Mailing List Archives
Authenticated access
|
|
|
[Date Prev][Date Next][Thread Prev][Thread Next][Date Index][Thread Index]
[Condor-users] GPU machines is "mixed" environment (conditional preemption)
- Date: Thu, 7 Oct 2010 16:19:40 +0200
- From: Carsten Aulbert <carsten.aulbert@xxxxxxxxxx>
- Subject: [Condor-users] GPU machines is "mixed" environment (conditional preemption)
Hi all,
we have a bunch of machines with GPU cards inside. I'm already advertising
these via the ClassAds, e.g.
STARTD_ATTRS = GPU_DEV, GPU_NAME, GPU_CAPABILITY, GPU_GLOBALMEM_MB,
GPU_MULTIPROC, GPU_NUMCORES, GPU_CLOCK_GHZ
SLOT1_GPU_DEV=0
SLOT1_GPU_NAME="Tesla C2050"
SLOT1_GPU_CAPABILITY=2.0
SLOT1_GPU_GLOBALMEM_MB=2687
SLOT1_GPU_MULTIPROC=14
SLOT1_GPU_NUMCORES=448
SLOT1_GPU_CLOCK_GHZ=1.15
SLOT2_GPU_DEV=1
SLOT2_GPU_NAME="Tesla C2050"
SLOT2_GPU_CAPABILITY=2.0
SLOT2_GPU_GLOBALMEM_MB=2687
SLOT2_GPU_MULTIPROC=14
SLOT2_GPU_NUMCORES=448
SLOT2_GPU_CLOCK_GHZ=1.15
Disabling vanilla universe jobs on this machine as I do want to use preemption
(and of course only let myself run jobs here for testing as the rest of the
pool is a production system).
START = ( Owner =?= "carsten" ) && ( JobUniverse != 5 )
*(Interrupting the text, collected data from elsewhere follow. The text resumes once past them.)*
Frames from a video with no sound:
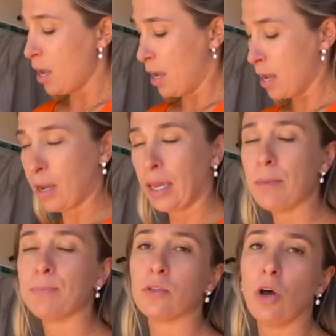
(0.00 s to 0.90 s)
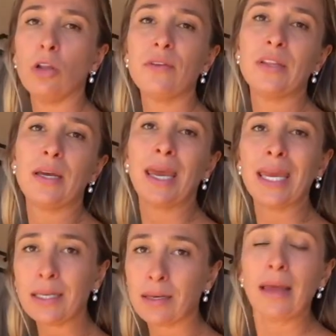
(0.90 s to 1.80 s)
It keeps all of the
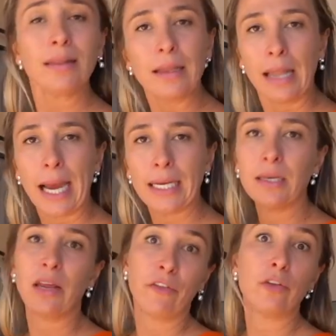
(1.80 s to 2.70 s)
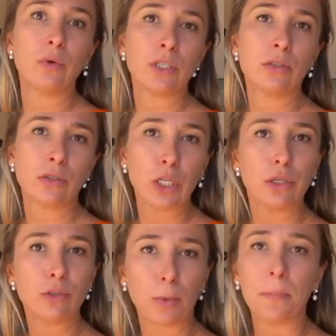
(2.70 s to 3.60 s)
heat and the light, if it was
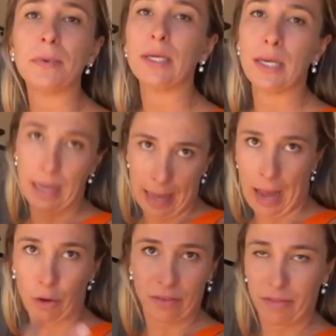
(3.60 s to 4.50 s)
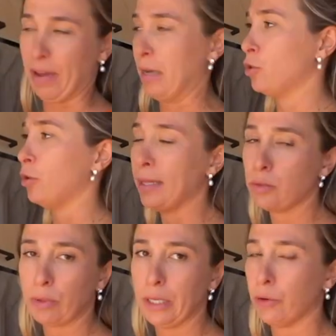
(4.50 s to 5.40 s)
closed properly, out of the vent. So
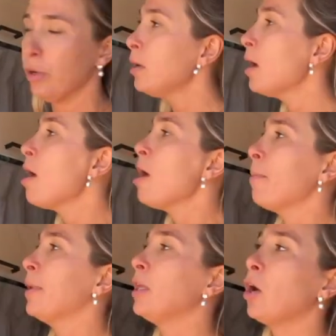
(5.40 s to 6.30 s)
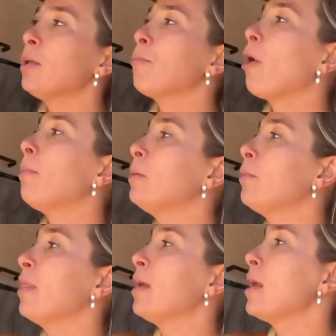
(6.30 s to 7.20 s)
that's really good. But the other problem
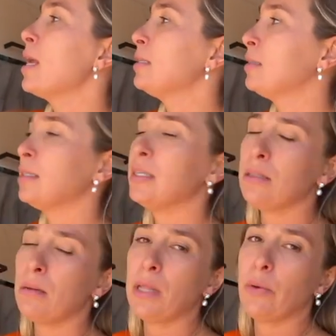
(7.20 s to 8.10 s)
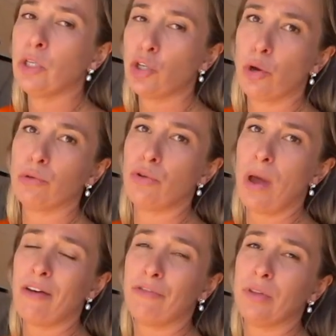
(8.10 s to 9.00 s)
with it is the system that we chose to
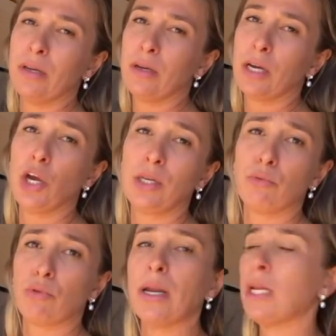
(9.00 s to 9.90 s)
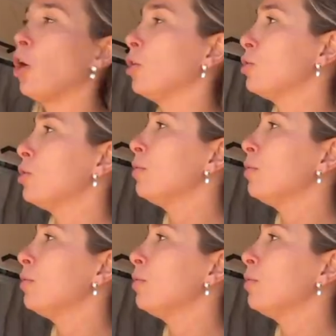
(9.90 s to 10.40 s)
have the curtain running on. So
Possible change for the future to allow any universe in conjunction with
NeedGpu otherwise standard universe only (correct this way?)
START = ( JobUniverse != 1 ) || ( TARGET.NeedGpu =!= UNDEFINED )
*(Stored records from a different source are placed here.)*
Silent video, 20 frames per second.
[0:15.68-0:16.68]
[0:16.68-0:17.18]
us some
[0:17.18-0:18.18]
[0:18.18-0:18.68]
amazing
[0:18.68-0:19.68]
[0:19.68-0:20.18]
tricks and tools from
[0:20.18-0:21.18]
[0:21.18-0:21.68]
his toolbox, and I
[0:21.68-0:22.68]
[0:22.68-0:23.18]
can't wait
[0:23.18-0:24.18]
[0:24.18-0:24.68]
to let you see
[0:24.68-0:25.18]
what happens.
However, now the big question how to address preemption. Essentially, I want
to ensure that the machine works as a standard compute nodes with multiple
cores (identically setup as others; sans vanilla universe jobs) in the absence
of any idle jobs which have "NeedGpu" set.
As soon as there are idle jobs which have this set and there are jobs running
which have this not set, I'd like to preempt/checkpoint these and let the
other jobs run - however, I'm not quite sure how to achieve this as I would
need to access the currently running JobAd (MYRUNNINGJOB refers to this):
PREEMPTION_REQUIREMENTS = ( MYRUNNINGJOB.NeedGpu =?= UNDEFINED &&
TARGET.NeedGpu =!= UNDEFINED) || ( $(StateTimer) > (4 * $(HOUR)) &&
RemoteUserPrio > SubmittorPrio * 1.2 )
Is there any way to achieve this? Which part of the manual need I to look at
again.
Thanks a lot in advance
Carsten